Joe Duhownik

PHOENIX (CN) — Arizona’s House Education Committee advanced a bill Tuesday that would allow public school teachers and administrators to post and discuss the Ten Commandments in the classroom.

State Senator Anthony Kern, the bill’s sponsor, says the Ten Commandments shaped the country's heritage.

“Our history is the Ten Commandments,” the Republican from Glendale told the committee Tuesday afternoon. “Our history is Judeo-Christian values.

“It is because of the Christian religion that we have allowed other religions to come in and be known,” he added. “It’s because of us being very tolerant.”

The Democrats on the committee weren’t convinced.

“From my learning of history, our heritage is based on us coming in and stealing land away from Indigenous people and taking their religion away and replacing it with ours,” state Representative Nancy Gutierrez said as she voted against the bill. “We are not a Christian nation, but a nation that allows people to practice based on their own faith. The Ten Commandments are not in our state curriculum, so our schools should not be teaching it.”

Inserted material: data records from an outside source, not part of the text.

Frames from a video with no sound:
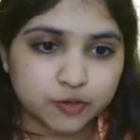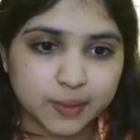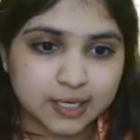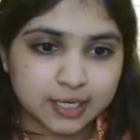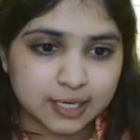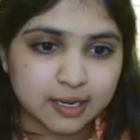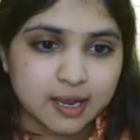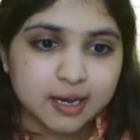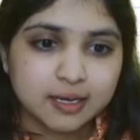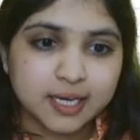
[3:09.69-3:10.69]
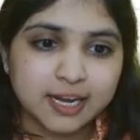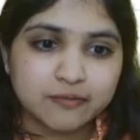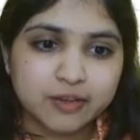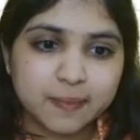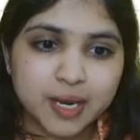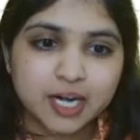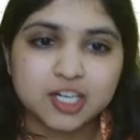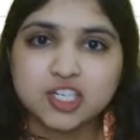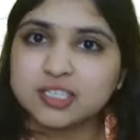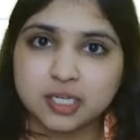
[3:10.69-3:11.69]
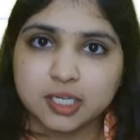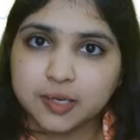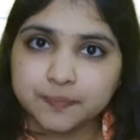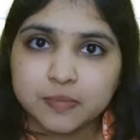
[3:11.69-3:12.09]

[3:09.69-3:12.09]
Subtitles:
20, 10 will be adjusted.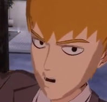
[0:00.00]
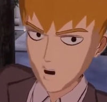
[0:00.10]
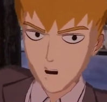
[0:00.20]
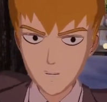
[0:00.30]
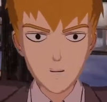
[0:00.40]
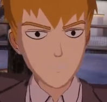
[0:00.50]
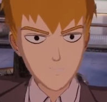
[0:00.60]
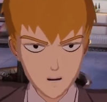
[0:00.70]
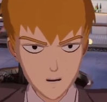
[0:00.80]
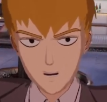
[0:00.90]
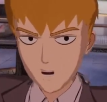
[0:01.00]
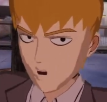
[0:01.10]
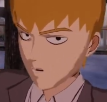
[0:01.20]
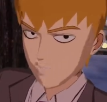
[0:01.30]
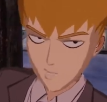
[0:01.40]
they're hacking,
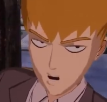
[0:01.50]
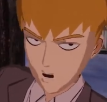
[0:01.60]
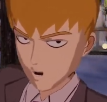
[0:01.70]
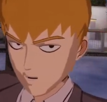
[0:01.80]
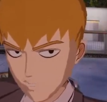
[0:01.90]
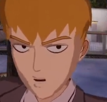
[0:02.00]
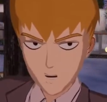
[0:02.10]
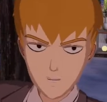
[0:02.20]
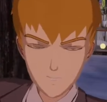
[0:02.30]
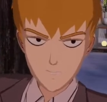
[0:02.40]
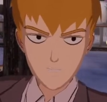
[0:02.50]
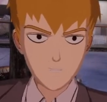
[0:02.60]
they're doing all this malicious stuff.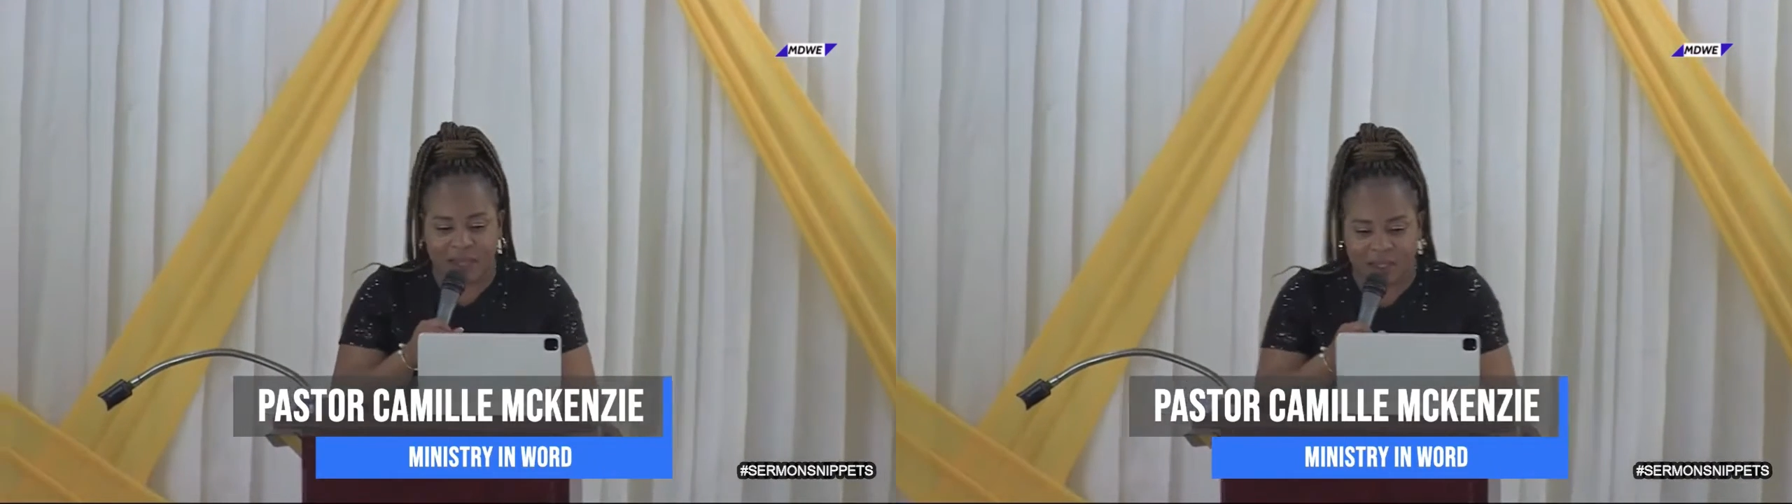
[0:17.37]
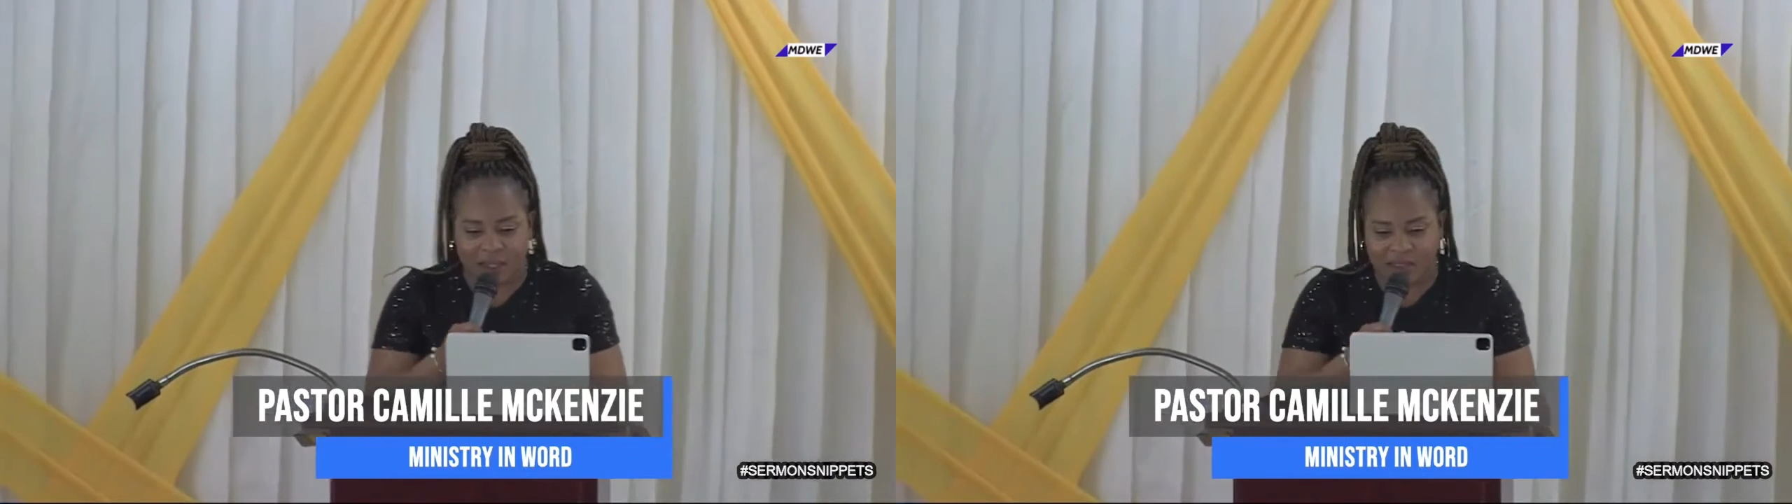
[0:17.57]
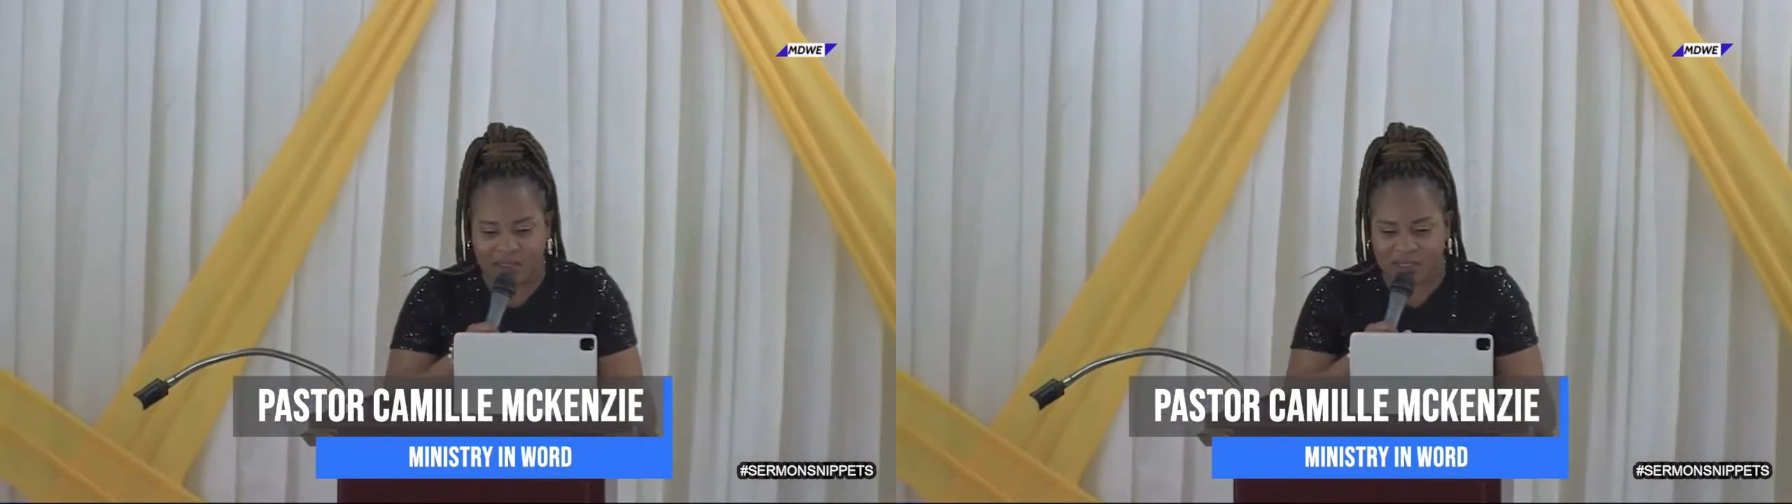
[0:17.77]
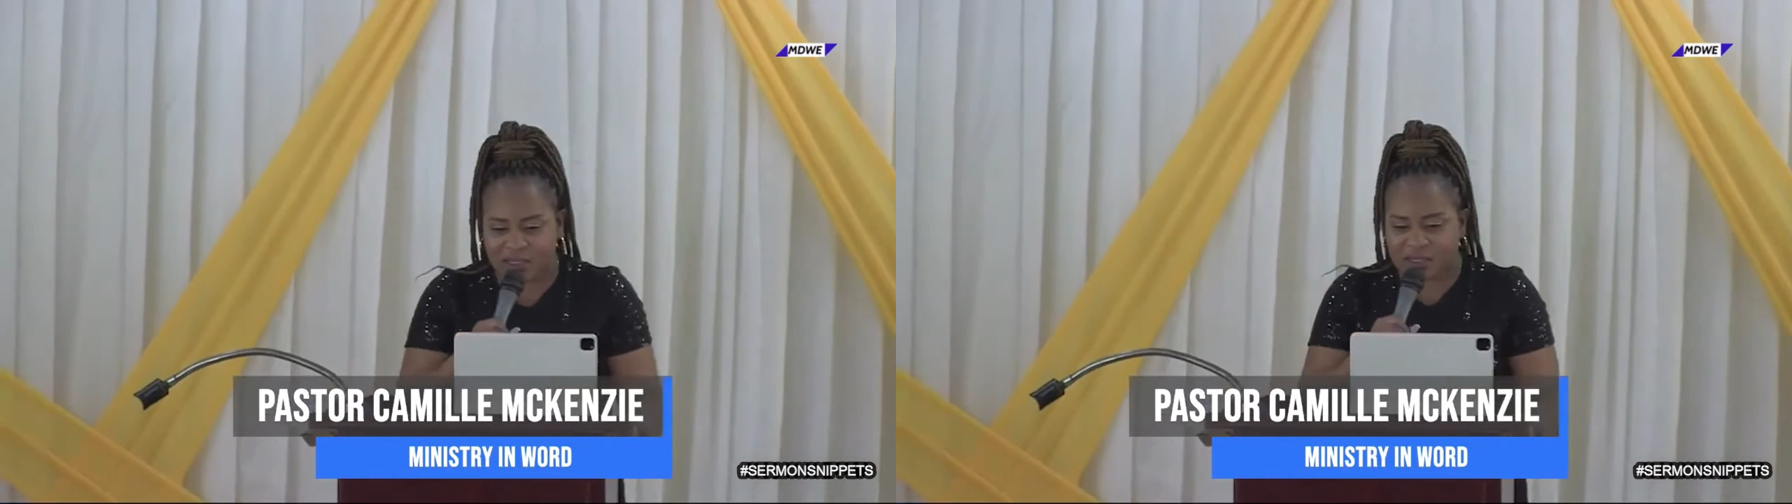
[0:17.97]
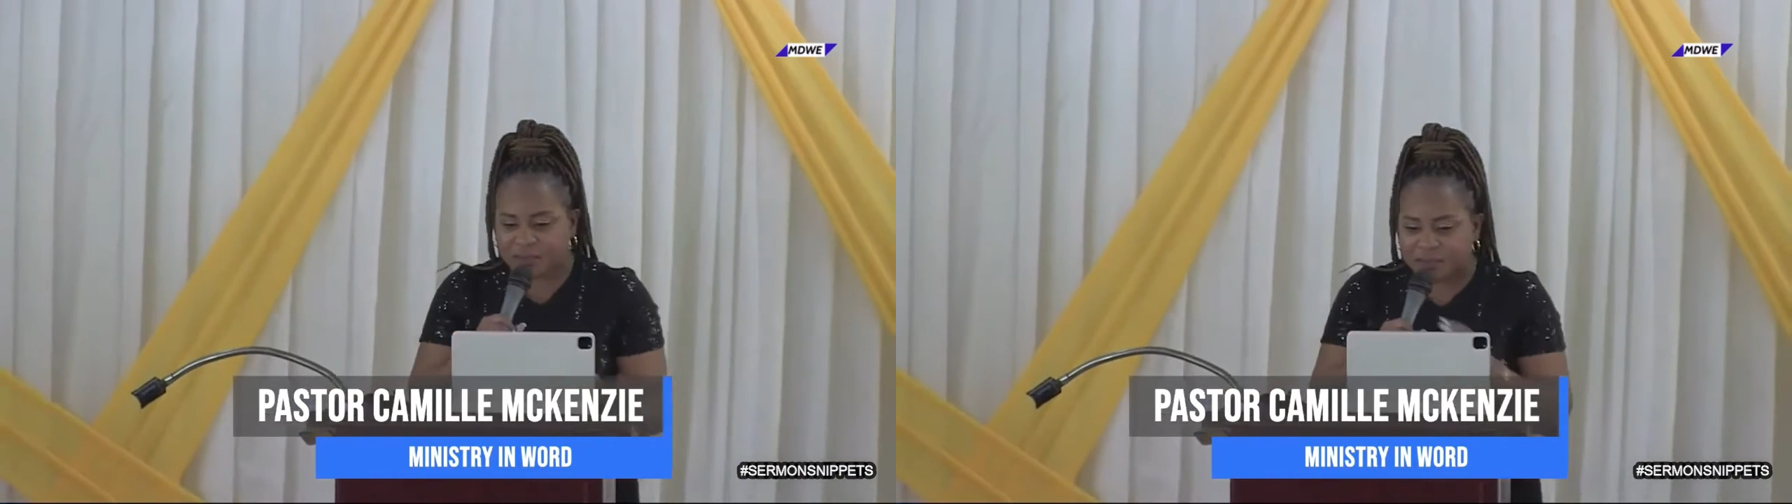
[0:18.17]

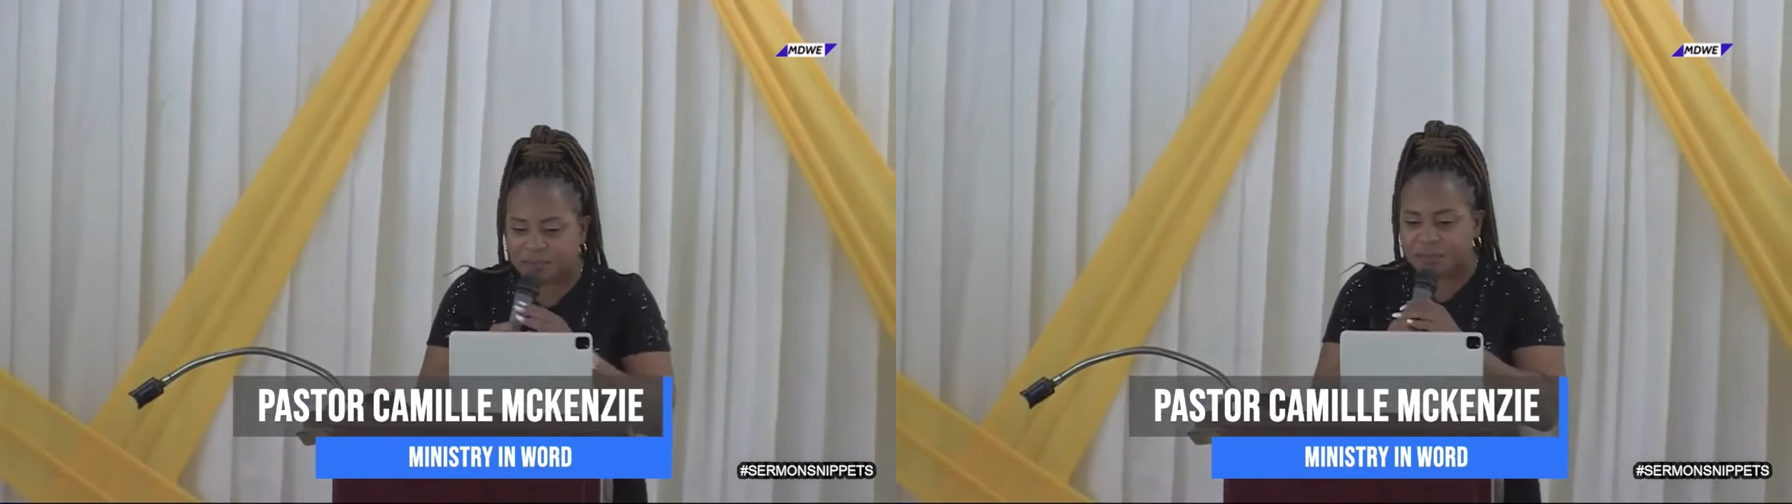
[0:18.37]
things.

The Supreme Court ruled in the 1980 case Stone v Graham that requiring public school classrooms to display the Ten Commandments violates the establishment clause of the First Amendment by endorsing a specific religious belief. Republican state Representative David Cook of Scottsdale guessed that Kern’s bill, Senate Bill 1151 would violate that same statute.

“I think this thing is gonna be unconstitutional,” he said. “I don’t know how it got here. I took an oath to uphold the Arizona and the country’s constitution.”

He voted in support of the bill, but said he hopes the rules committee takes a close look.

Kern said his bill wouldn’t violate the First Amendment because it doesn’t require the Ten Commandments to be posted, rather, it gives teachers the option.

“It’s not favoring one religion over another,” he said. “It is simply an opt-in.”

Kern said the foundation of the U.S. government, including the three branches of federal government and the structure of legislative districts, are based in the Old Testament of the Bible.

“Could you tell me what founding documents the Ten Commandments appear in?” asked state Representative Judy Schwiebert, a Democrat from Phoenix.

Kern conceded that they are not found anywhere in the nation’s founding documents, but he argued that representative government is inspired by Moses in the Old Testament.

“Our way of life and our system of government and the reason why America is America is because of the Ten Commandments,” he said.

A representative for the American Civil Liberties Union of Arizona told the committee that the nation's system of government also must “exercise particular care” in maintaining the separation of church and state.

“When the government puts up a Ten Commandments display, it sends a troubling message that anyone who does not follow the state’s favorite faith is a second-class citizen,” Gaelle Esposito said. “It’s un-American and it unnecessarily divides communities while undermining our fundamental commitment to religious liberty.”

Cook asked Kern if he would be open to an amendment adding the Book of Mormon or other religious texts.

Kern said one could run a separate bill to include other religious texts, but he would prefer not to amend his own bill.

“I wouldn’t say I’d vote for it,” he added after the meeting. “But I’d say they’re free to do so.”

State Representative Laura Terech, a Democrat from Scottsdale, voted against the bill, saying she believes in the separation of church and state.

Kern said that concept doesn’t exist.

“The lie of separation of church and state is just that,” he said. “A lie. There is no such thing.”

He said the First Amendment only prevents Congress from mandating a religion.

As she voted no, Terech threw an extra shot at the Trump-endorsed lawmaker.

“Though I do have to wonder, if the Ten Commandments were posted in classrooms, if that would have prevented people from participating in the events of January 6,” she said.

Kern is under an FBI investigation for his role in the 2021 attempted insurrection, and faces a campaign finance complaint for apparently using campaign cash to attend it.

“That was a cheap shot by a very cheap representative,” Kern said after the meeting.

The committee voted 6-4 to move the bill to the House for a full vote.

It passed the Senate in February by a vote of 16-12, also on party lines.